1. Data type constraints
Hi and welcome! My name is Adel, and I'll be your host as we learn how to clean data in Python.
2. Course outline
In this course, we're going to understand how to diagnose different problems in our data and how they can can come up during our workflow.
3. Course outline
We will also understand the side effects of not treating our data correctly.
4. Course outline
and various ways to address different types of dirty data.
5. Course outline
In this chapter, we're going to discuss the most common data problems you may encounter and how to address them. So let's get started!
6. Why do we need to clean data?
To understand why we need to clean data, let's remind ourselves of the data science workflow.
In a typical data science workflow, we usually access our raw data, explore and process it, develop insights using visualizations or predictive models, and finally report these insights with dashboards or reports.
7. Why do we need to clean data?
Dirty data can appear because of duplicate values, mis-spellings, data type parsing errors and legacy systems.
8. Why do we need to clean data?
Without making sure that data is properly cleaned in the exploration and processing phase, we will surely compromise the insights and reports subsequently generated.
As the old adage says, garbage in garbage out.
9. Data type constraints
When working with data, there are various types that we may encounter along the way. We could be working with text data, integers, decimals, dates, zip codes, and others.
Luckily, Python has specific data type objects for various data types that you're probably familiar with by now. This makes it much easier to manipulate these various data types in Python.
As such, before preparing to analyze and extract insights from our data, we need to make sure our variables have the correct data types, other wise we risk compromising our analysis.
10. Strings to integers
Let's take a look at the following example. Here's the head of a DataFrame containing revenue generated and quantity of items sold for a sales order. We want to calculate the total revenue generated by all sales orders. As you can see, the Revenue column has the dollar sign on the right hand side.
A close inspection of the DataFrame column's data types using the dot-dtypes attribute returns object for the Revenue column, which is what pandas uses to store strings.
11. String to integers
We can also check the data types as well as the number of missing values per column in a DataFrame, by using the dot-info() method.
12. String to integers
Since the Revenue column is a string, summing across all sales orders returns one large concatenated string containing each row's string.
To fix this, we need to first remove the $ sign from the string so that pandas is able to convert the strings into numbers without error.
We do this with the dot-str-dot-strip() method, while specifying the string we want to strip as an argument, which is in this case the dollar sign.
Since our dollar values do not contain decimals, we then convert the Revenue column to an integer by using the dot-astype() method, specifying the desired data type as argument.
Had our revenue values been decimal, we would have converted the Revenue column to float.
We can make sure that the Revenue column is now an integer by using the assert statement, which takes in a condition as input, as returns nothing if that condition is met, and an error if it is not.
13. The assert statement
For example, here we are testing the equality that 1+1 equals 2. Since it is the case, the assert statement returns nothing.
However, when testing the equality 1+1 equals 3, we receive an assertionerror.
You can test almost anything you can imagine of by using assert, and we'll see more ways to utilize it as we go along the course.
14. Numeric or categorical?
A common type of data seems numeric but actually represents categories with a finite set of possible categories.
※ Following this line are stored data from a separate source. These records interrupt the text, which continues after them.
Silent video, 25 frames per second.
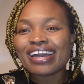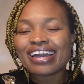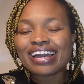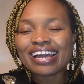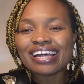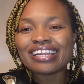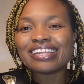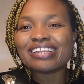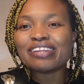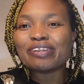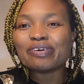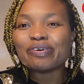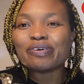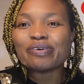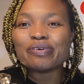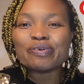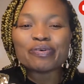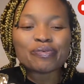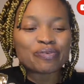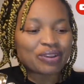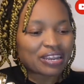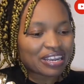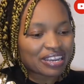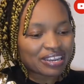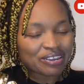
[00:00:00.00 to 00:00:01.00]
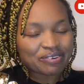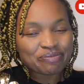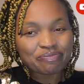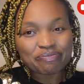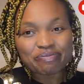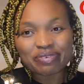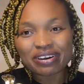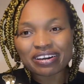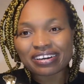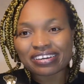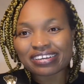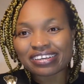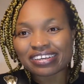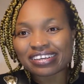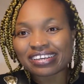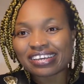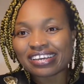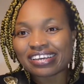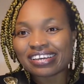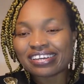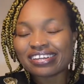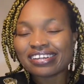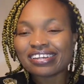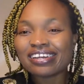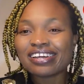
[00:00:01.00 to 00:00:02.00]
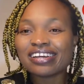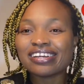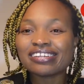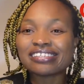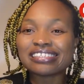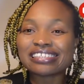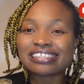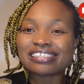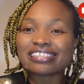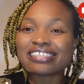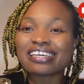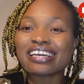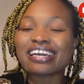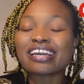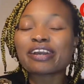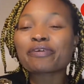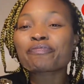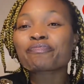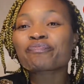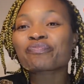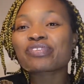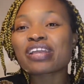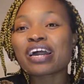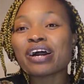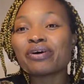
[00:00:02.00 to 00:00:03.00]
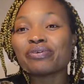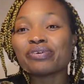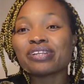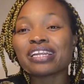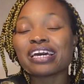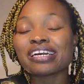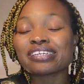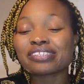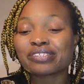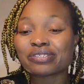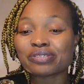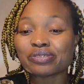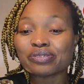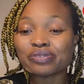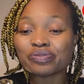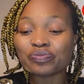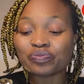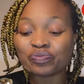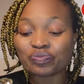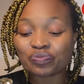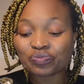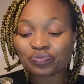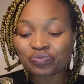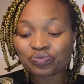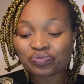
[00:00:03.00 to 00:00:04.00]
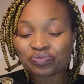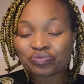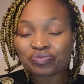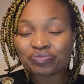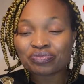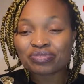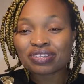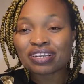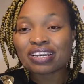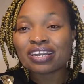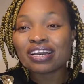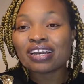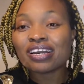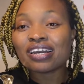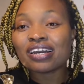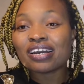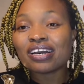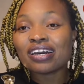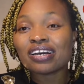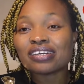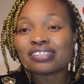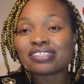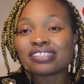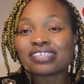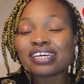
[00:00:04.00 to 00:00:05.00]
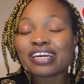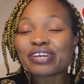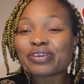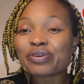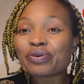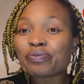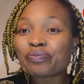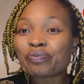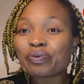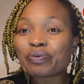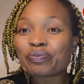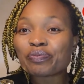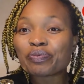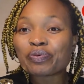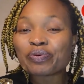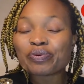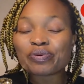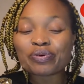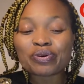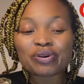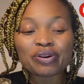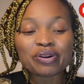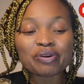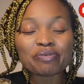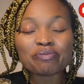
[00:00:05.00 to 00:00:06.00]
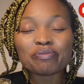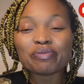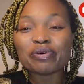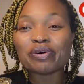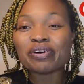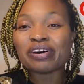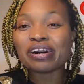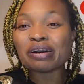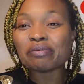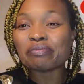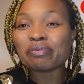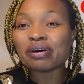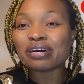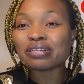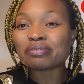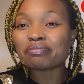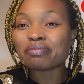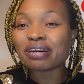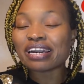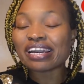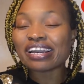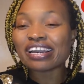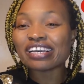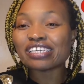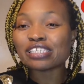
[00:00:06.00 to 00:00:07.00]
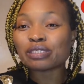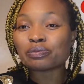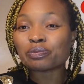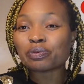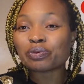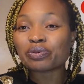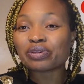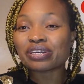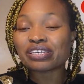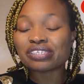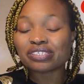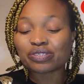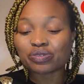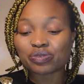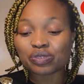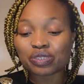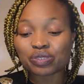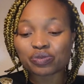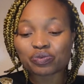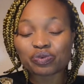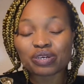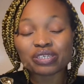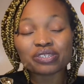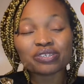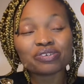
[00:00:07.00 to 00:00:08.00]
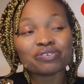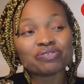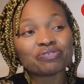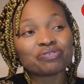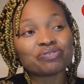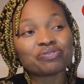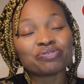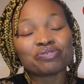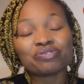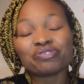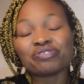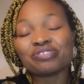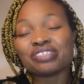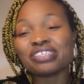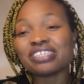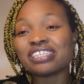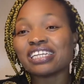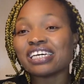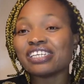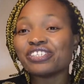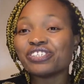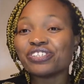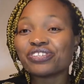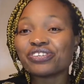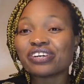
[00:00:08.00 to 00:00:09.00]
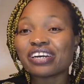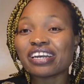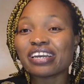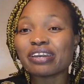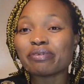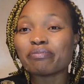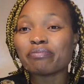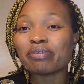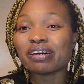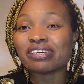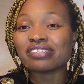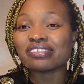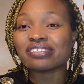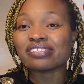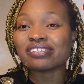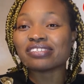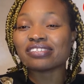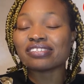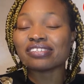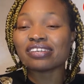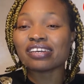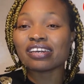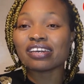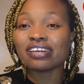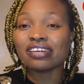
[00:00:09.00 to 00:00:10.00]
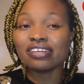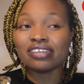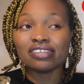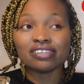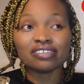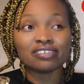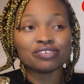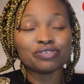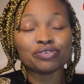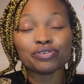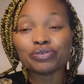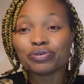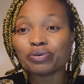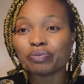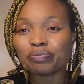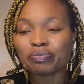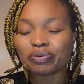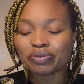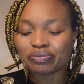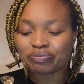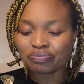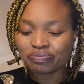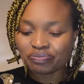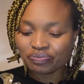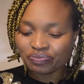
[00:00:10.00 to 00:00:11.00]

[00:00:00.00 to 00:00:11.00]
Hello, welcome back again. Today, I would like to tell you people more about my experience with one of the Nigerian embassies here in Europe.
This is called categorical data. We will look more closely at categorical data in Chapter 2, but let's take a look at this example.
Here we have a marriage status column, which is represented by 0 for never married, 1 for married, 2 for separated, and 3 for divorced.
However it will be imported of type integer, which could lead to misleading results when trying to extract some statistical summaries.
15. Numeric or categorical?
We can solve this by using the same dot-astype() method seen earlier, but this time specifying the category data type.
When applying the describe again, we see that the summary statistics are much more aligned with that of a categorical variable, discussing the number of observations, number of unique values, most frequent category instead of mean and standard deviation.
16. Let's practice!
Now that we have a solid understanding of data type constrains - let's get to practice!